Government Shutdown Impacts International Trade Agencies
October 01, 2013
The U.S. government started shutting down this morning, causing many federal agencies involved in international trade to close their doors. The International Trade Commission (ITC) announced it will toll all investigative deadlines as many days as the closure lasts. The Department of Commerce (DOC) was no different. Commerce’s International Trade Administration (ITA) only retained 3% of its personnel and shut down online services. Commerce’s Bureau of Industry and Security (BIS) will continue to conduct export enforcement and administrative functions with only 40% of its staff. At the Office of the United State Trade Representative (USTR), most of the staff has been furloughed. With the meeting of the Trans-Pacific Partnership (TPP) Trade Ministers, APEC meetings in Bali, and Transatlantic Trade and Investment Partnership (TTIP) all scheduled for October, the office hopes the shutdown will be short to enable U.S. participation.
As an agency deemed essential to national security, U.S. Customs and Border Protection (CBP) was exempted from major furloughs.

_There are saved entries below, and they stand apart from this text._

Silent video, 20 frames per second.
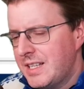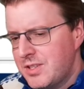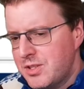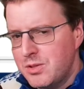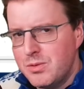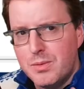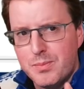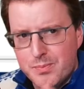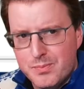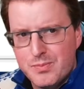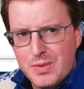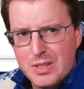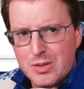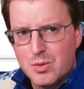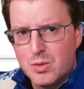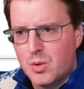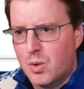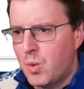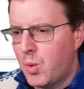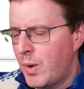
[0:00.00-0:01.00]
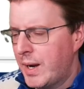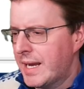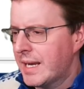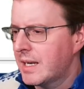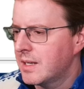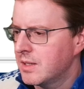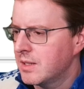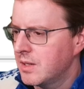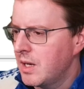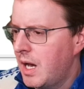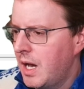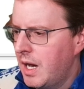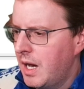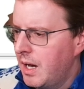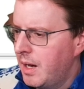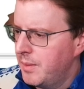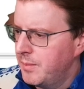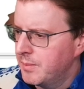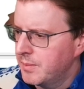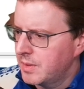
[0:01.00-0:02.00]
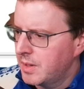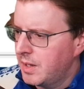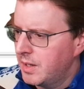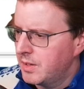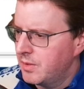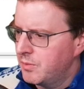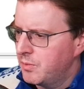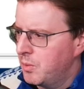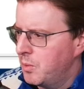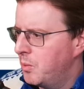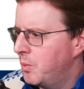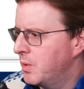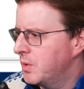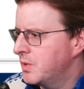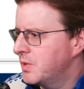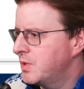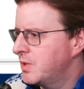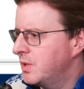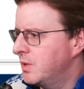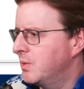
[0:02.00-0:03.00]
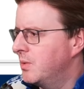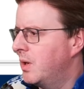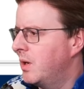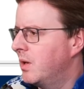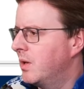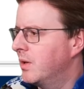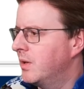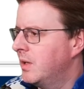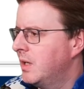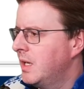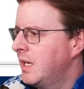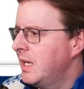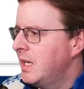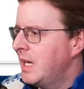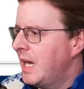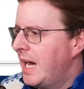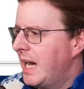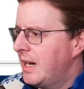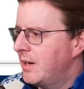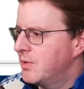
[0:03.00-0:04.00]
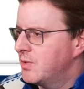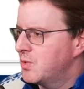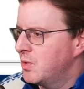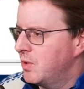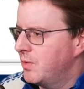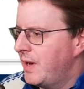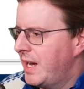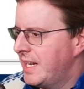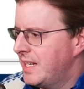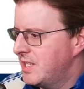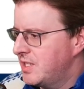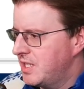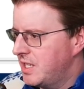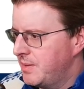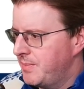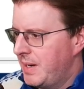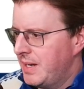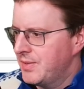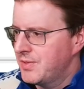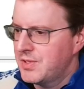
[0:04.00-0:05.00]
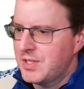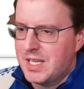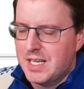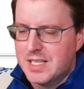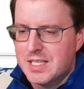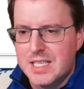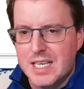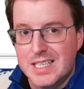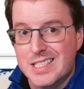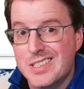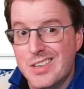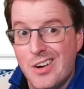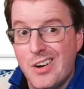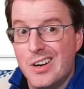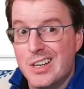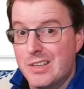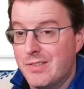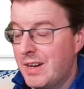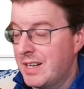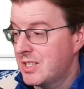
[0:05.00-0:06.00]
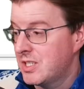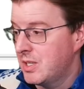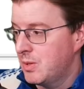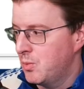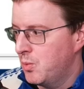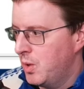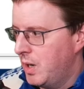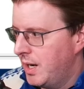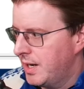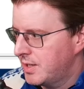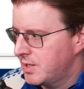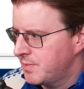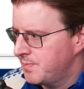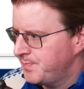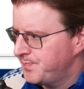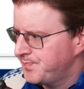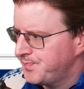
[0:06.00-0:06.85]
let's do a real quick kind of 1-2 on how sort of HTML CSS kind of actually works.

CBP Centers for Excellence and Expertise (CEEs), frontline officers and agricultural officers, and C-TPAT validations will all remain operational during the shutdown. Since the agency’s trade symposium is still weeks away, CBP has not yet determined whether it will take place as planned. Additionally, Animal and Plant Health Inspection Service (APHIS) and U.S. Food and Drug Administration (FDA) will continue to conduct clearances of goods.